De fato, Dadá foi ao Mundial do México, no qual vestiu a camisa 20. Acabou não tendo chances, já que havia pouco espaço para ele no famoso ataque formado por Pelé, Rivellino, Tostão e Jairzinho.

"Eu estava voando, era artilheiro de tudo, batia recordes! Não tive chance na Copa, porque brigar com Pelé e Tostão não dava. Mas não fiquei chateado, não. Tanto é que, no ano seguinte, lá estava o Dadá fazendo o gol do título brasileiro do Atlético em cima do Botafogo", lembrou.

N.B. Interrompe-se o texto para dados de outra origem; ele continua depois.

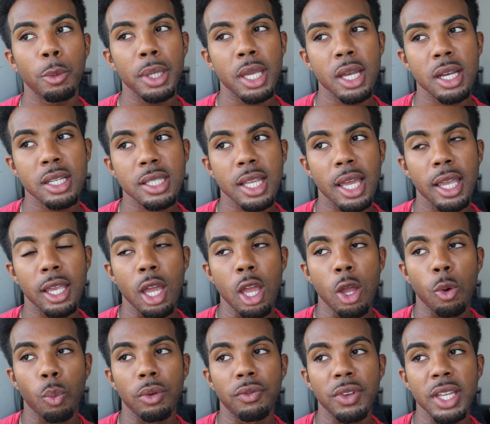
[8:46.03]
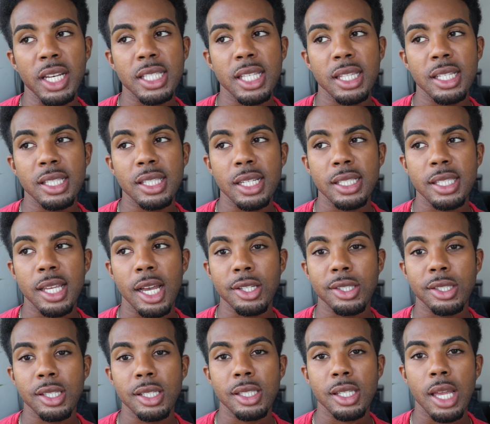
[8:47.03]
because like with Venus in the 6th
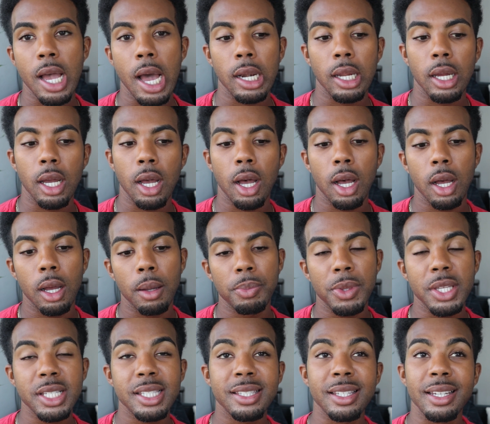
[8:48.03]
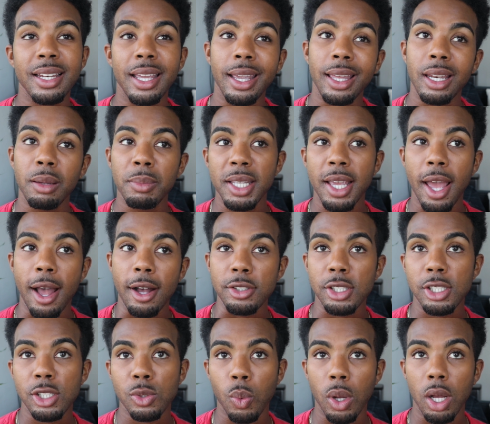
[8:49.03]
house, this kind of this is an enemy
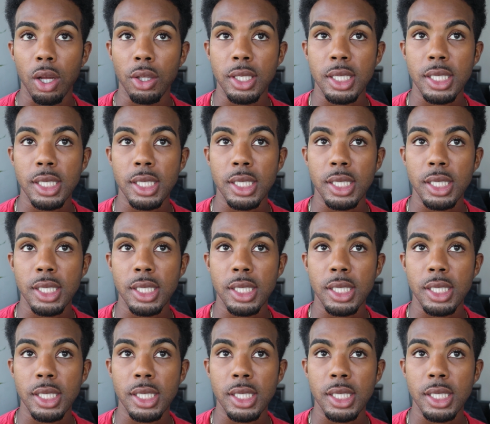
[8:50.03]
house as well.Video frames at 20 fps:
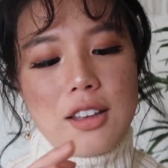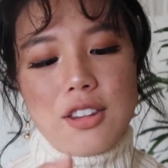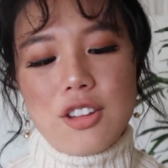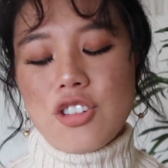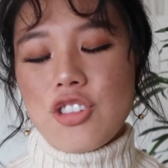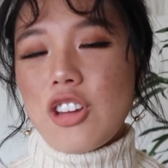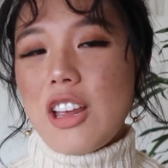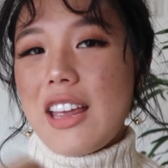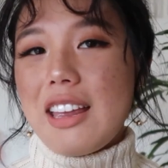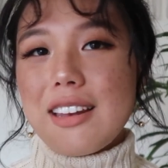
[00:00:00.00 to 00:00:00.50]
the
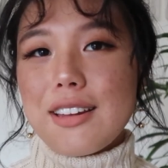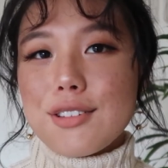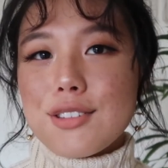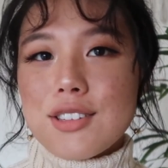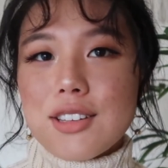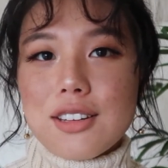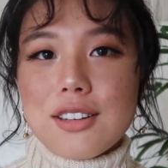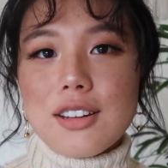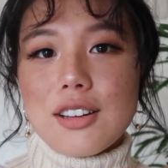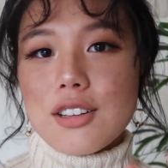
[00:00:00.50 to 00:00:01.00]
shade
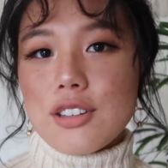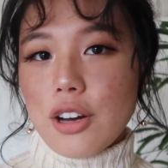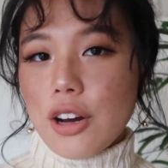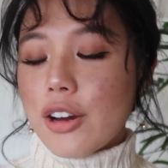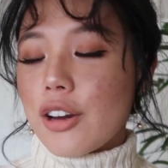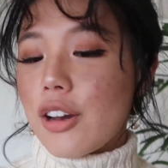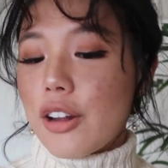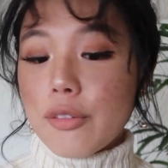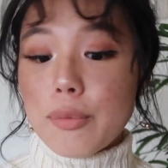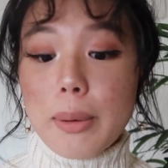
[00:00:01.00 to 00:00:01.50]
isn't a
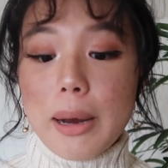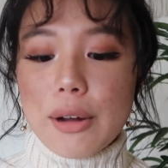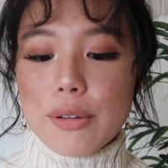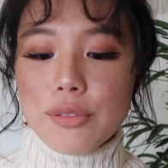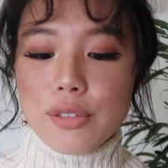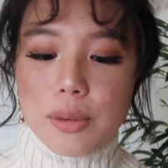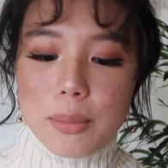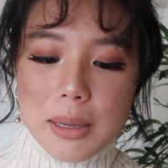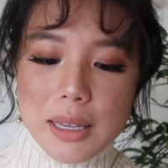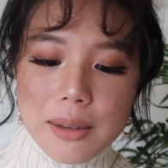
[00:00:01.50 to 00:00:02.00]
dark enough
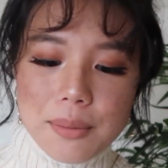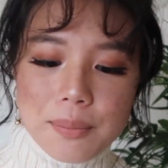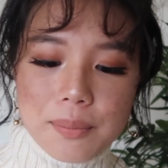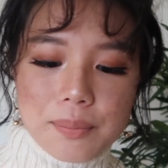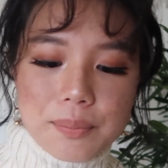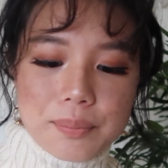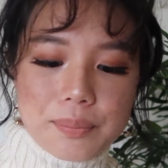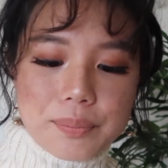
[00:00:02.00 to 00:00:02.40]
brown for me.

No entanto, sempre que se lembra de tudo o que aconteceu de bom em sua vida, Dario se recorda do dia em que o assalto à mercearia quase acabou com sua vida em plena adolescência. Emocionado, agradece à bola, companheira de tantos anos, por tê-lo tirado do crime e evitado mais uma tragédia.

"A bola salvou a vida de Dadá. Se não fosse ela, eu estaria morto!".